"Her güzel şeey çabuuk biteerr.." şarkısını söylüyorum bu günlerde. 10 günlük tatilimiz perşembe akşamı son buldu. Evlendiğimizden beri ilk kez tüm tatili tek bir yerde geçirdik diyebilirim, yazlık hariç..
Biz aslında herşey dahil tatil sistemini pek benimsemiyoruz, bizce bol gezmeli tatil en güzeli ama 11 aylık bebekle de başka türlüsü pek mümkün olmuyor gibi..
Evlendiğimizden beri yaptığımız tatilleri düşünüyorum da..
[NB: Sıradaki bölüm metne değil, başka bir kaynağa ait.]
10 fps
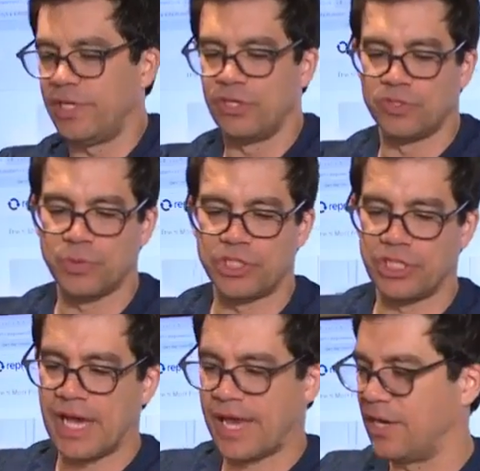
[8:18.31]
Here's what
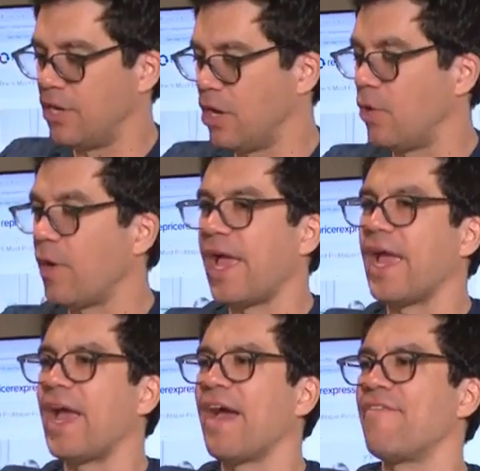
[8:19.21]
you got to know.
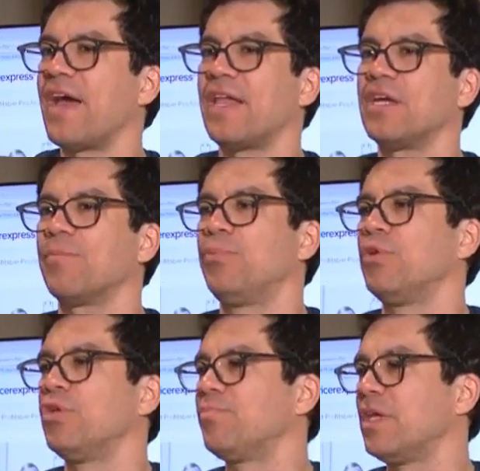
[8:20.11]
Hey, have Alec
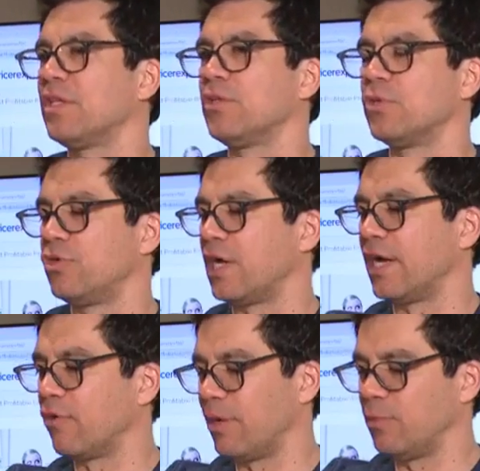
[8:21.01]
pull up that little
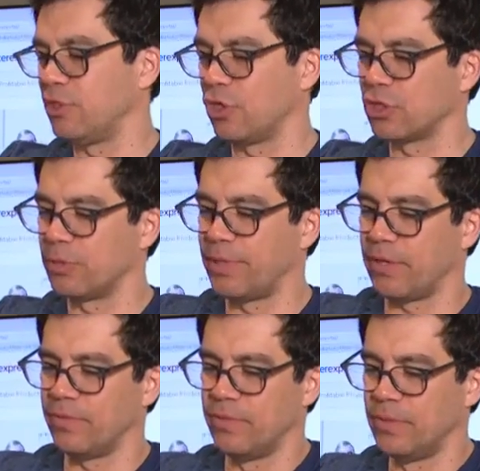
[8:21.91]
diagram we talked
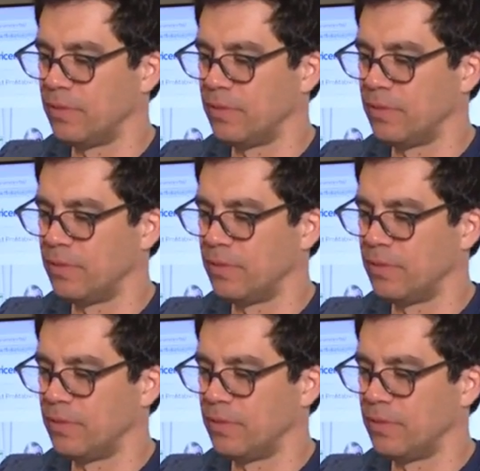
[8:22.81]
about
4 sene önce evlendiğimizde balayı için Bali ve Singapur'u seçmiştik. Çok da memnun kalmıştık.. Bambaşka bir kültür, insanlar, yaşam tarzı ile uzakdoğu bizi büyülemişti adeta.. Fırsat olsa da yine gidebilsek keşke.. (
http://duygunungezdikleri.blogspot.com/2009/08/balay-seyahatimizbali-ve-singapur.html)
Sonraki yıl Ölüdeniz'deki süper şirin otelde geçirdiğimiz 4 gün, arkasından 4 gün mavi yolculuk-bizce tatilin en güzel şekillerinden biri, tamamen kafa boşaltma,kafayı resetleme, tüm tatil boyunca deniz ve sen,istediğin an, istediğin yerde denize girme, sabah kalkar kalkmaz kendini serin suya atabilme,doğayla içiçe, tek eğlencenin sohbet ve kitaplar olduğu, bizim için mükemmel ve şimdilerde Efe biraz büyüse, yüzme öğrense de yine gitsek dediğimiz tatil,ve 4 gün Olimpos.. (
http://duygunungezdikleri.blogspot.com/2009/09/oludeniz-tekne-turu-olimpos.html)
Mavi yolculuğun tadını alınca bir sonraki yıl yine bu şekilde bir tatil planı yapmıştık..Bu tatilde bizce mükemmeldii.(
http://duygunungezdikleri.blogspot.com/2010/07/2010-yaz-tatilimarmaris-tekne-turu.html).
Tabi yaz tatili olmasa da hayatımda en çok eğlendiğim tatil olarak anılarımda yeralan, kış ortası Mısır tatilimiz.. Eğlenceyi, denizi, kültürü ve tarihi seven herkese şiddetle tavsiye edebileceğim ülke..(
http://duygunungezdikleri.blogspot.com/2010/03/msr-iskenderiye-kahire-sharm-el-sheikh.html)
Efe henüz içimde yeni yer almışken ve ben hiçbirşeyin farkında değilken gittiğimiz, hep hayalini kurduğum, yıllardır gitmek istediğim ülke.. Fas..(beklediğim kadar mistik olmayıp az biraz hayal kırıklığına yol açsa da çoook güzeldi)(
http://duygunungezdikleri.blogspot.com/2010/11/casablanca.html
http://duygunungezdikleri.blogspot.com/2010/12/rabat-meknesfez.html
http://duygunungezdikleri.blogspot.com/2011/02/marakes.html )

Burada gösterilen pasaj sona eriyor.